-- Records supplied follows --

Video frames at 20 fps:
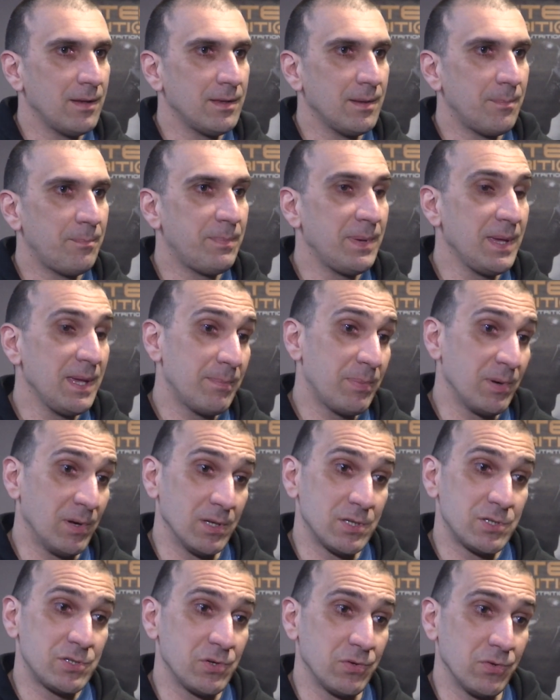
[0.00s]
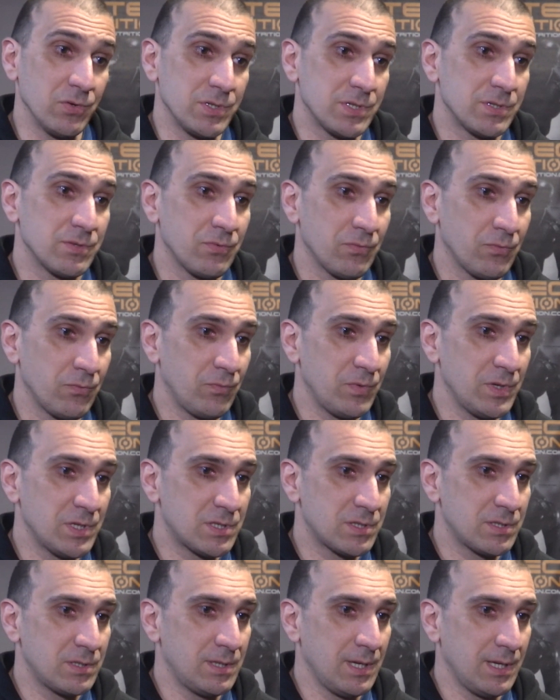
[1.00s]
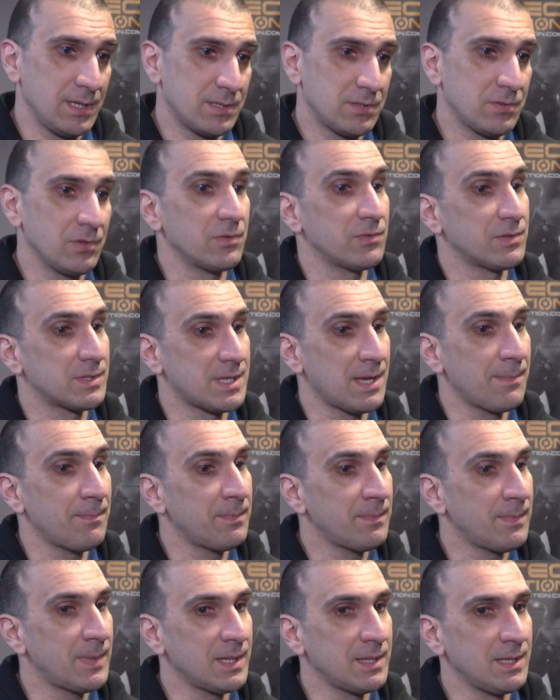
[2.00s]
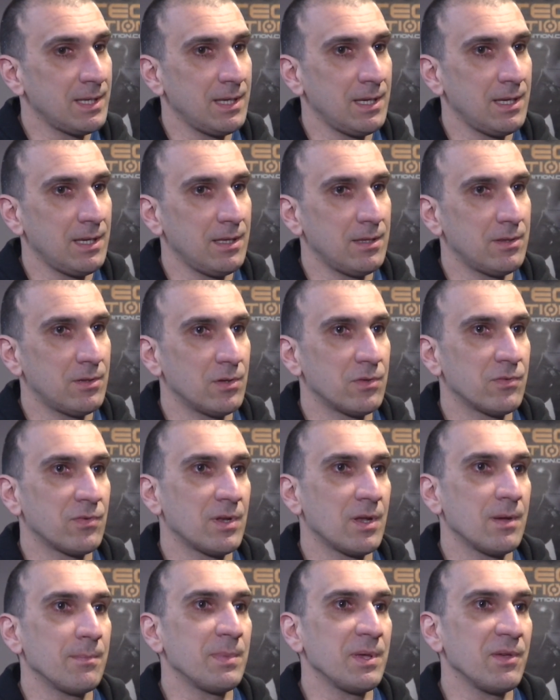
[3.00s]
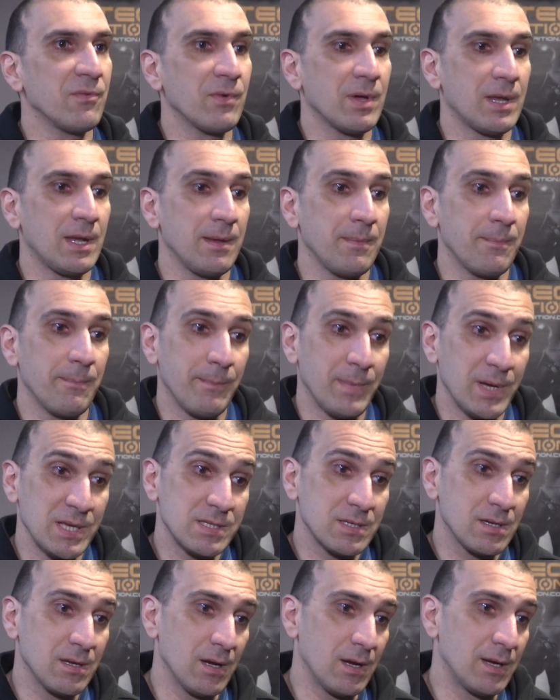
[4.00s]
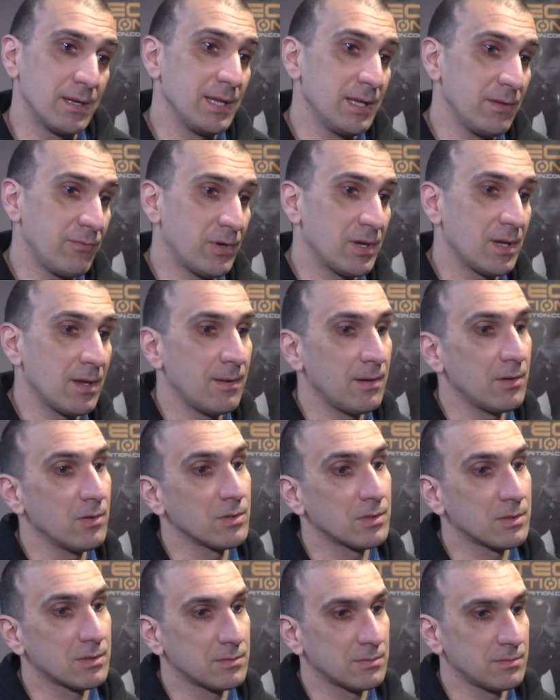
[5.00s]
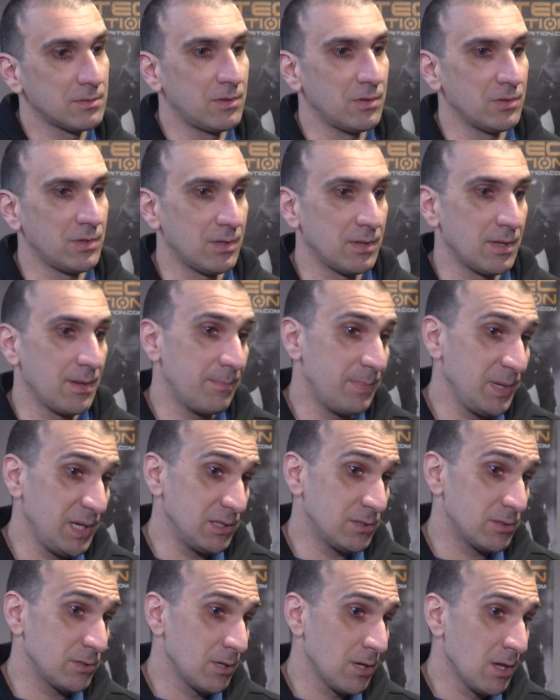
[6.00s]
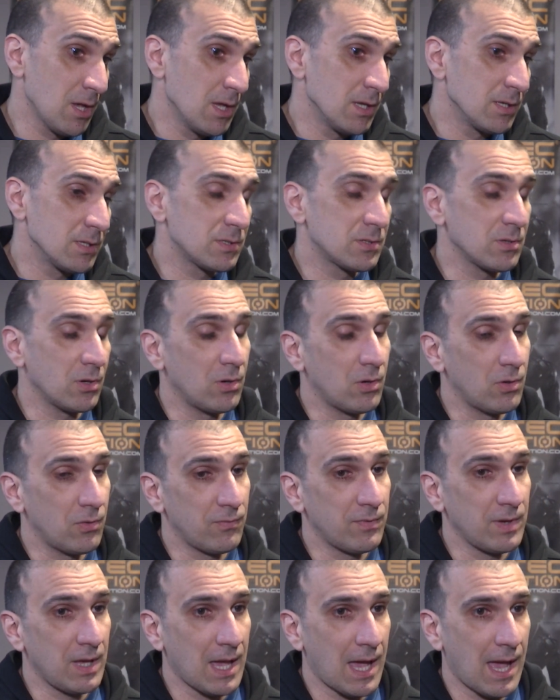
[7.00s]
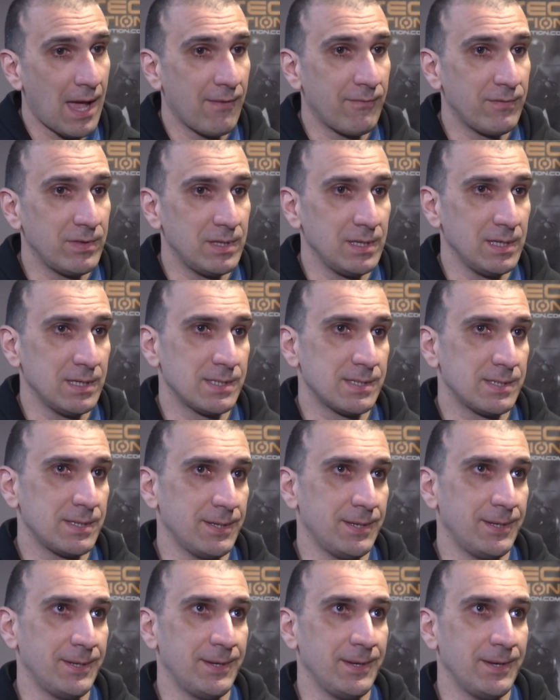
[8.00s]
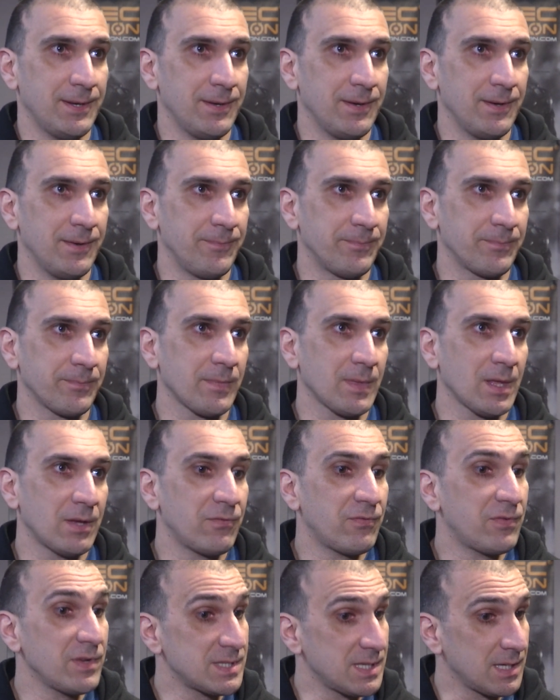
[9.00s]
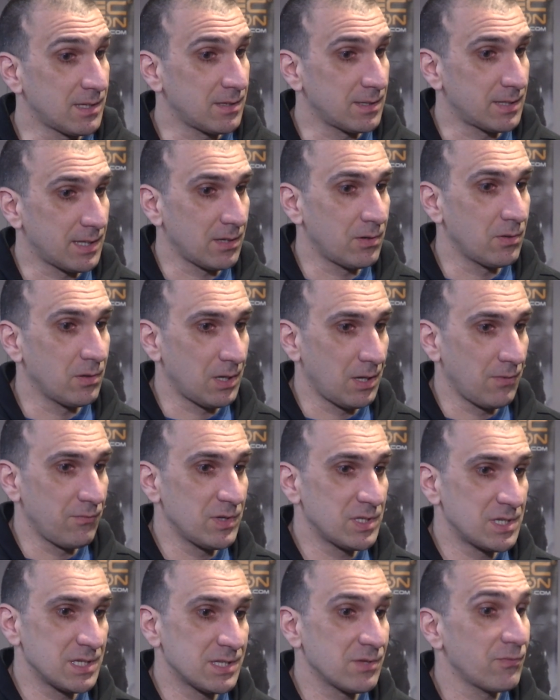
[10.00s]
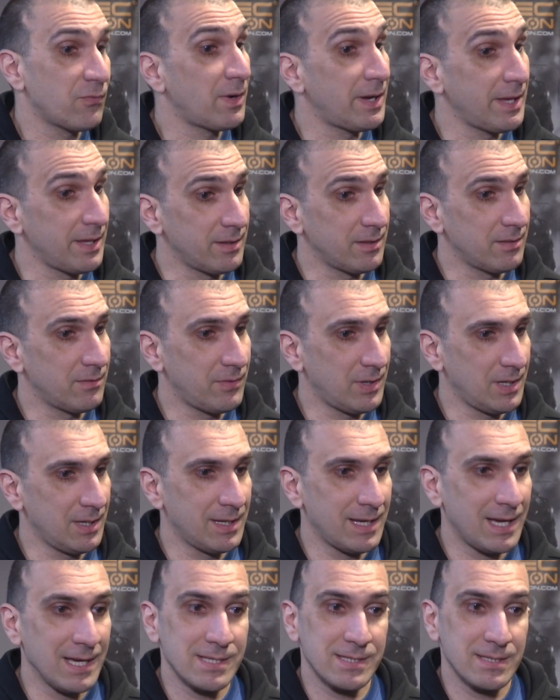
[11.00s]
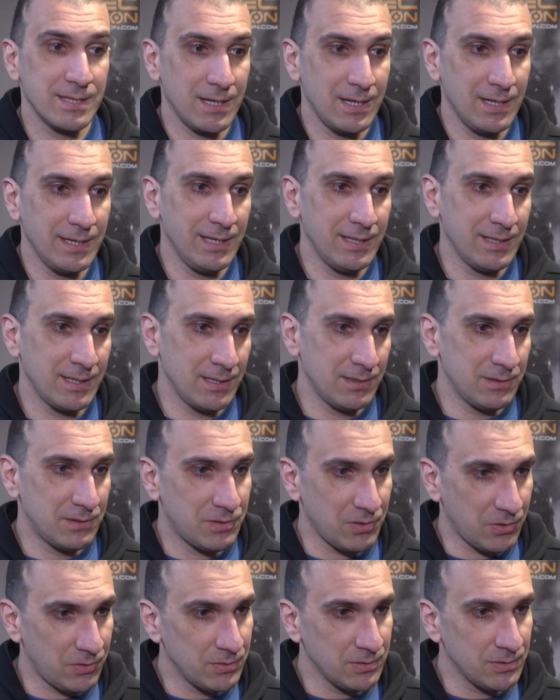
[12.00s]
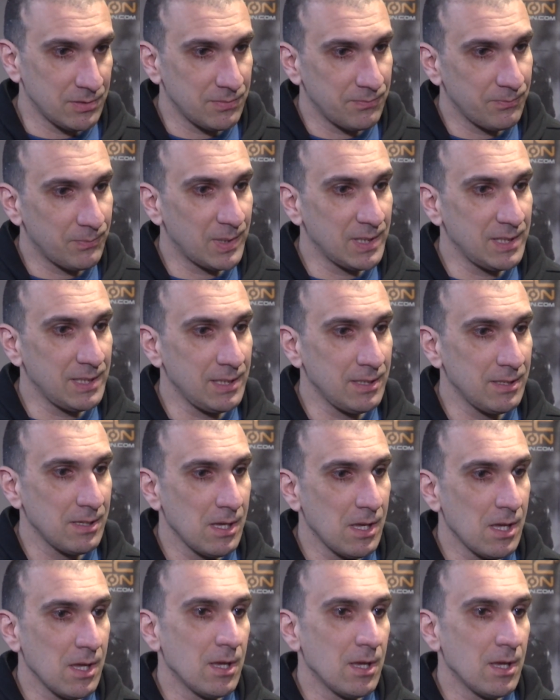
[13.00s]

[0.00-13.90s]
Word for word: The people choose which they should. Somebody don't want to be very muscular. They want to look good on the beach. So we have this uh, physique category, which is a very nice and lean and toned body.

-- Records supplied concluded --

- _Exercise requirements_: The complete material, set down exactly and stripped of pictures, is the expected response.

- _Solution for this exercise_:
Video frames at 20 fps:
[0.00s]
[1.00s]
[2.00s]
[3.00s]
[4.00s]
[5.00s]
[6.00s]
[7.00s]
[8.00s]
[9.00s]
[10.00s]
[11.00s]
[12.00s]
[13.00s]

[0.00-13.90s]
Word for word: The people choose which they should. Somebody don't want to be very muscular. They want to look good on the beach. So we have this uh, physique category, which is a very nice and lean and toned body.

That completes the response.